El año pasado, la compañía italiana Moleskine presentó una serie de ediciones especiales que evidentemente, pretendían extender el alcance de la marca a diversos mercados. Las ediciones especiales de Moleskine han sido muy variadas, desde Pac-Man y Charlie Brown, hasta una propuesta nombrada iCovers que pretende fusionar los gadgets de la actualidad con las clásicas libretas. Moleskine ataca de nuevo, esta vez con una tierna edición dedicada al clásico libro del francés Antoine de Saint-Exupéry: El Principito.

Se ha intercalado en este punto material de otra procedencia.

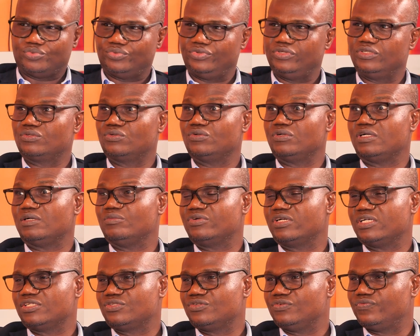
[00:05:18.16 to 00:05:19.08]
pour une
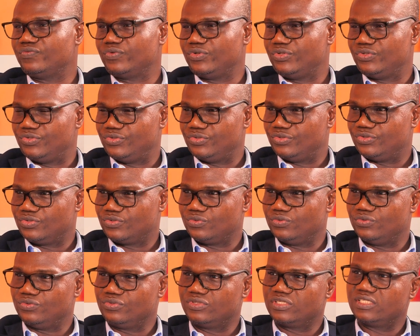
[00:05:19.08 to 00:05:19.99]
collaboration
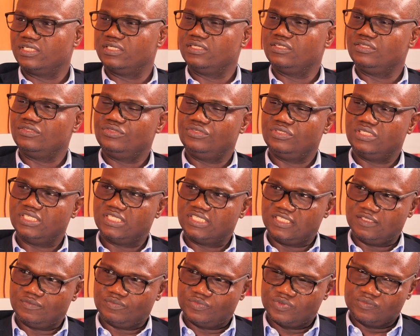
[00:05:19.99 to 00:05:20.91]
fructueuse au sein d'une
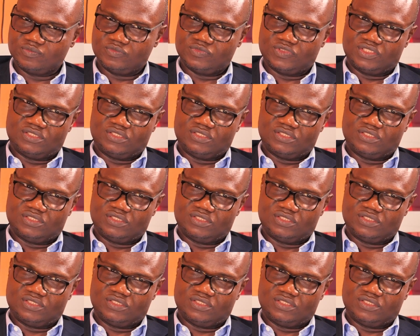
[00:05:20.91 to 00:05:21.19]
équipe.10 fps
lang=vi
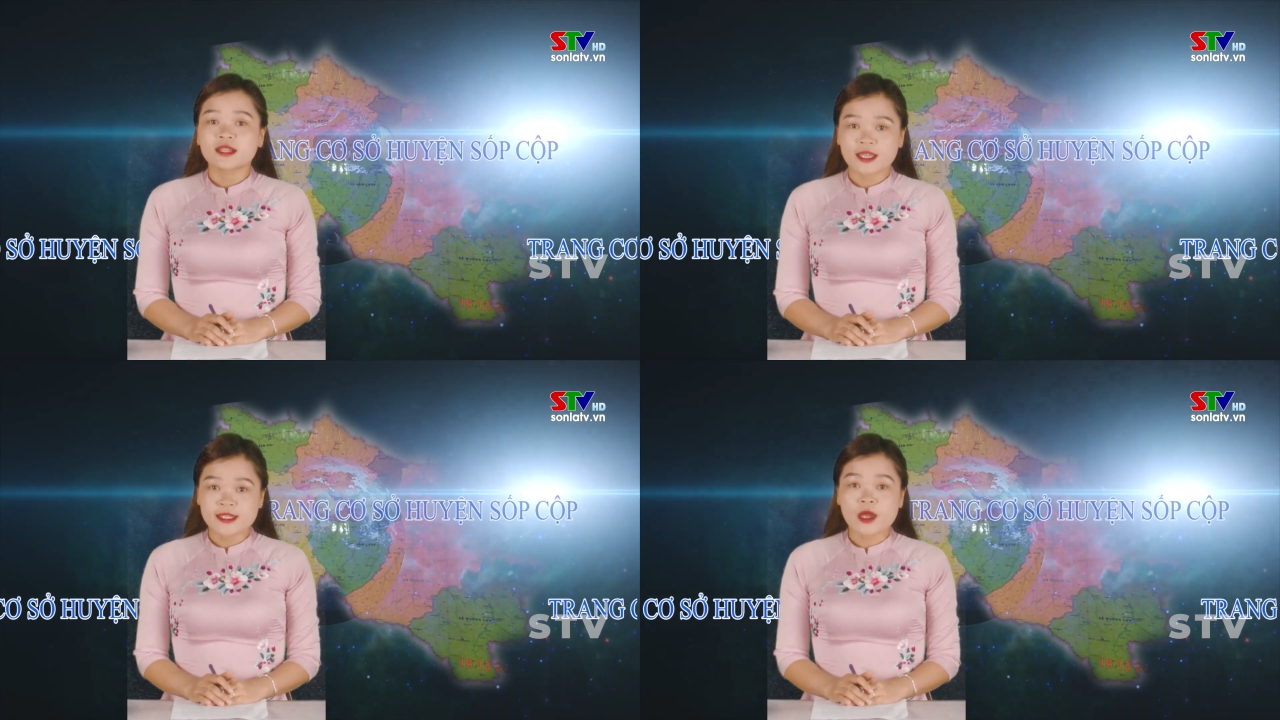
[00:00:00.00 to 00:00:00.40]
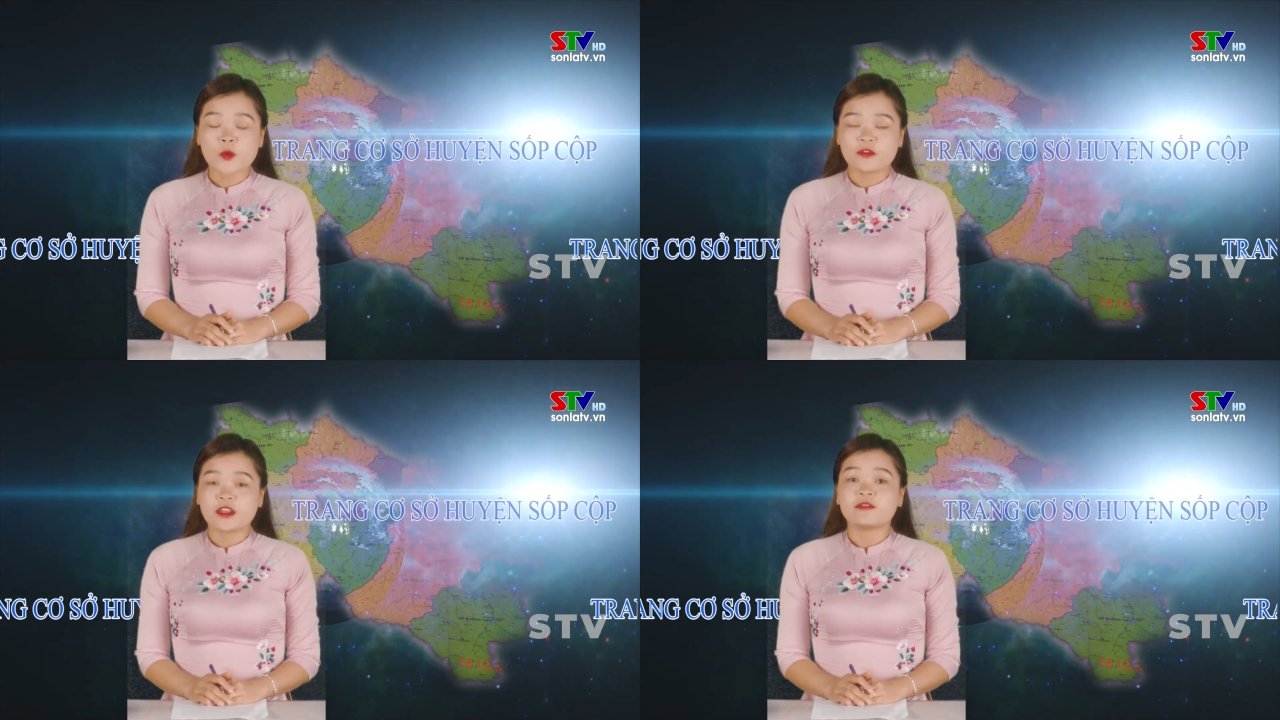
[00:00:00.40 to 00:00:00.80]
Kính chào
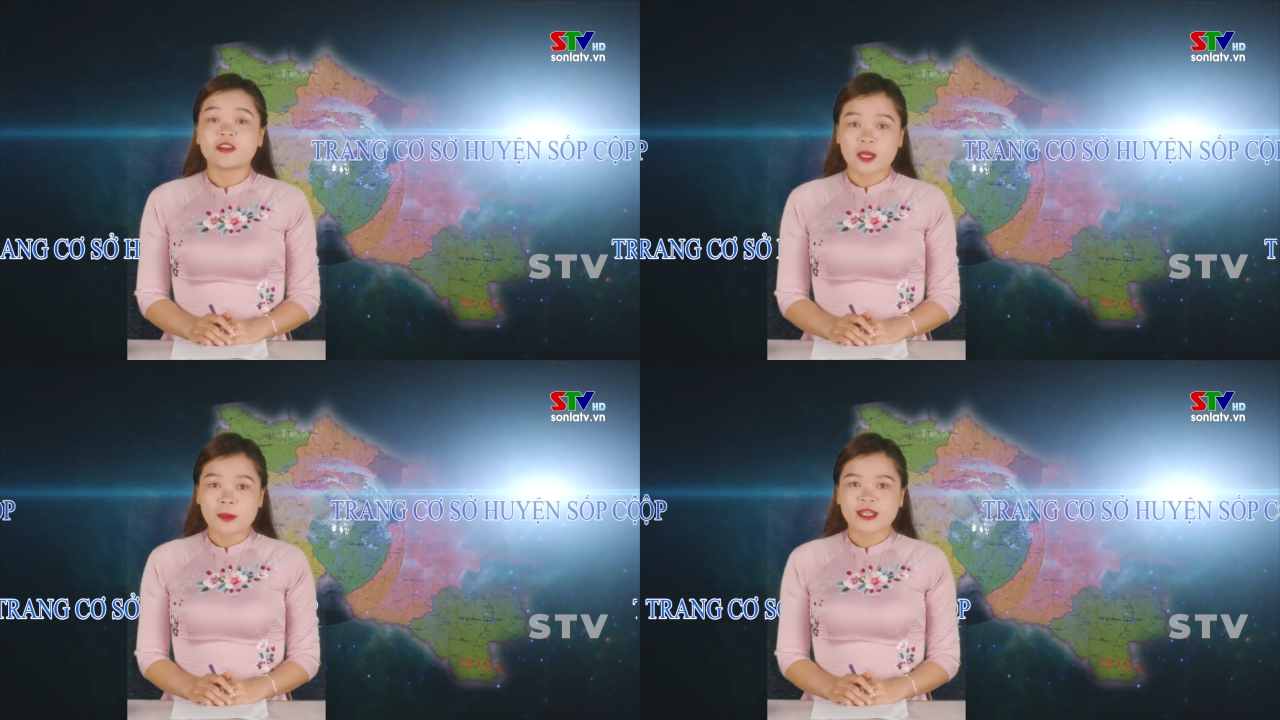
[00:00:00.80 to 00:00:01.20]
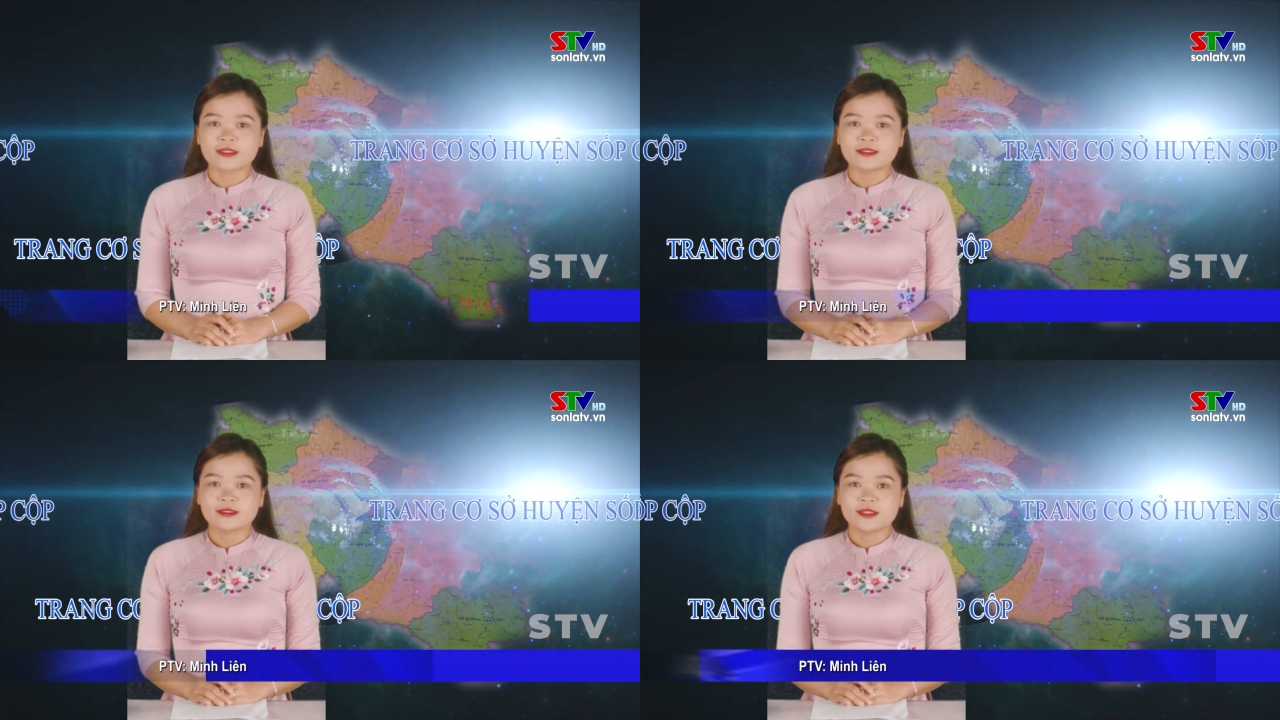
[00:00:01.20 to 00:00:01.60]
quý vị và các bạn.
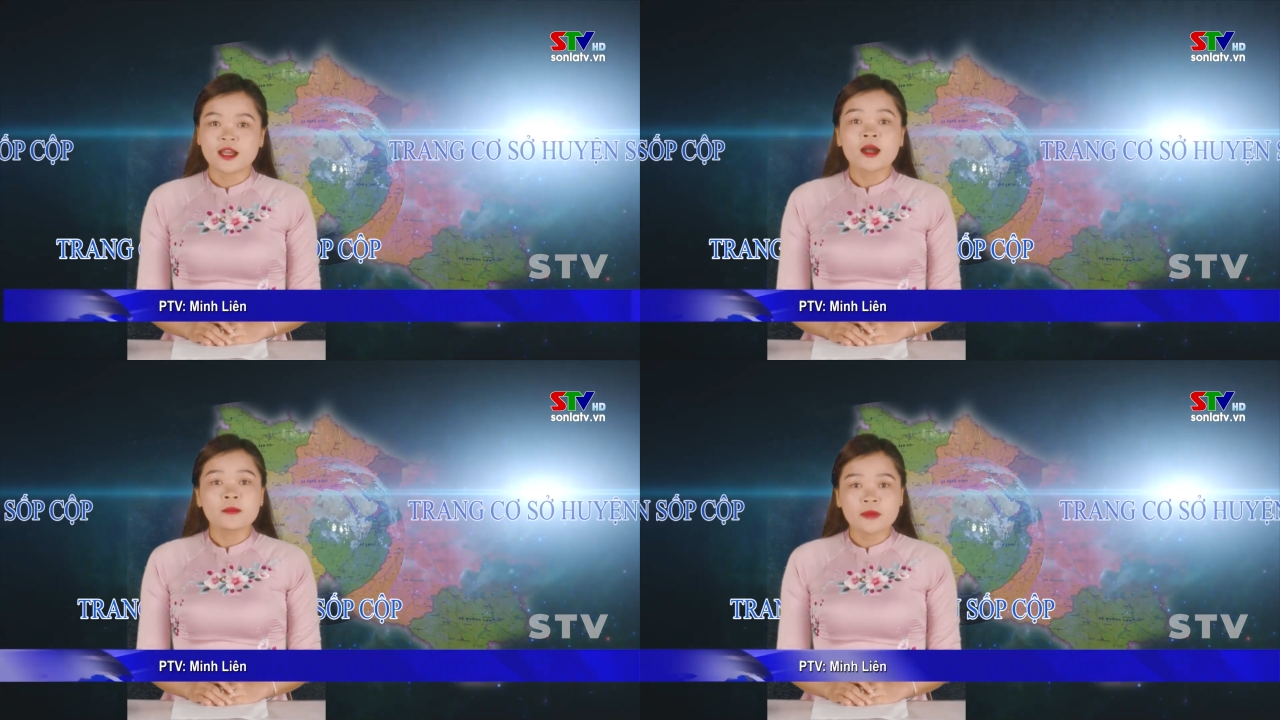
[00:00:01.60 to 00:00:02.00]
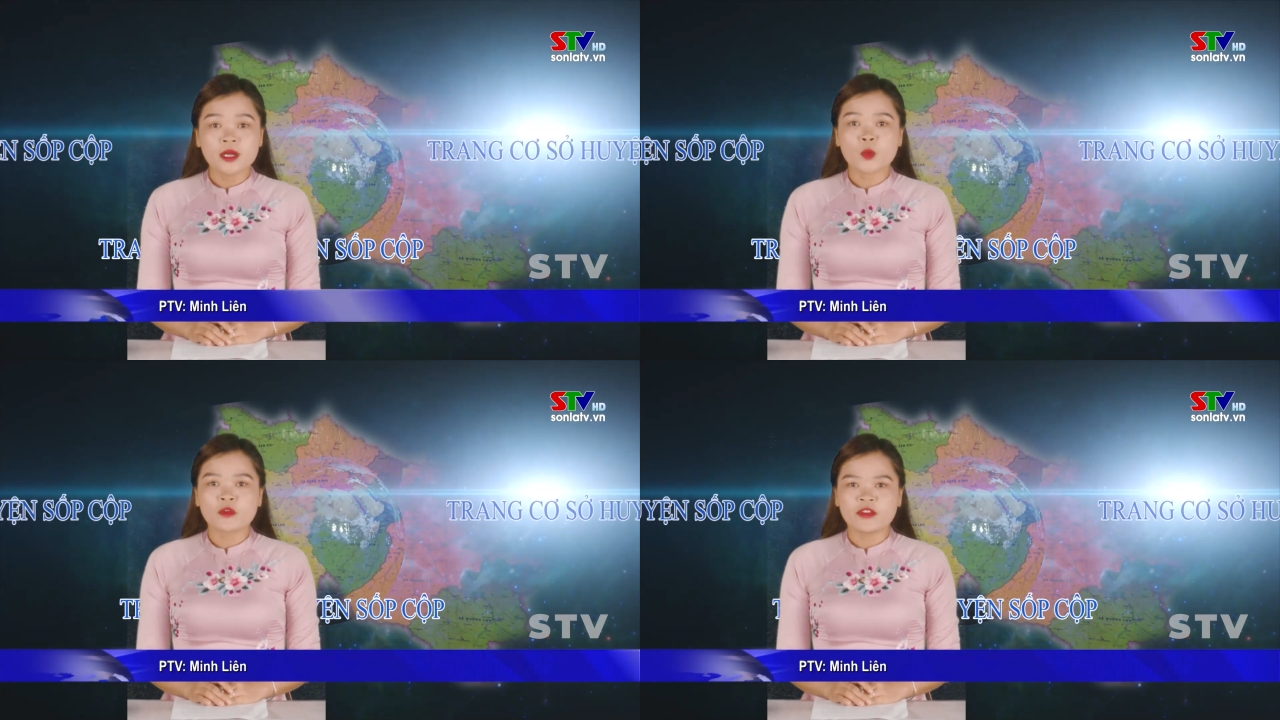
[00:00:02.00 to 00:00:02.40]

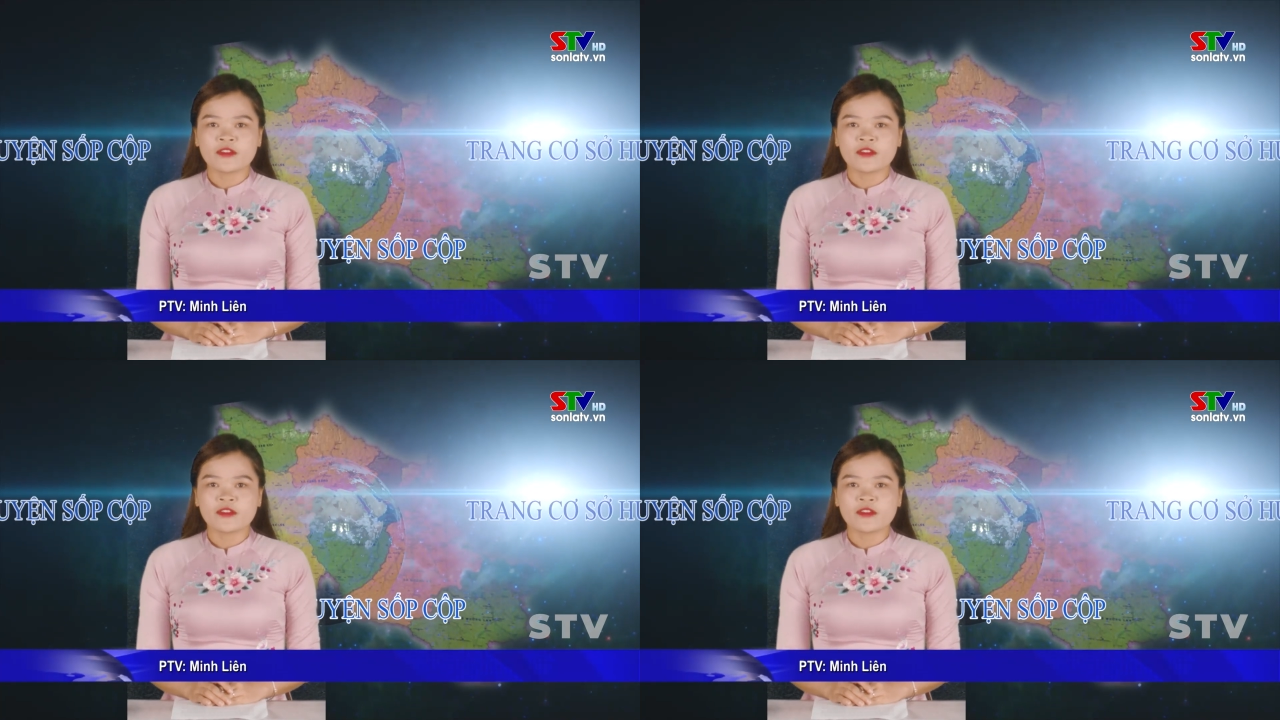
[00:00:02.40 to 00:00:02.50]
Mời quý vị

Probablemente, ustedes fueron tan afortunados como yo de haber leído este hermoso libro cuando eran niños. De ser así, sabrán que el aviador de la historia tiende a dibujar las cosas que nos explica a lo largo del texto, como una boa tragándose a un elefante, un gigantesco árbol baobab o el planeta de El Principito. A veces, yo misma detenía mi lectura para dibujar lo que imaginaba, hubiera deseado que el libro tuviera hojas en blanco para no tener que alejarme de la lectura ni un segundo.

Por esta razón la Moleskine de El Principito es tan atractiva, ya que además de estar disponible en todas las presentaciones que ofrece la marca (grande, pequeña, de bolsillo, rayada, blanca, etcétera), cuenta con pasajes e ilustraciones del libro que sin lugar a dudas, no incitarán a explorar nuestra creatividad, a imaginar y dibujar pasajes del cuento.

La portada es personalizable, por lo que cada libreta será una pieza única diseñada de acuerdo a los gustos y necesidades de cada cliente. Como se puede apreciar en el vídeo, en el interior se encuentran ocultas algunas escenas del libro, recortadas especialmente para traer al mundo real ese momento específico del libro.

Las Moleskine de El Principito empezarán a venderse a partir de abril de este año y su precio rondará entre los $15 y los $20 dólares. En mi larga (larga) lista de deseos, estaba contemplando comprar una Moleskine de Pac-Man pero definitivamente, prefiero adquirir esta delicada y tierna pieza que sin duda me recordará todos los días que no se ve bien sino con el corazón, y que lo esencial es invisible a los ojos.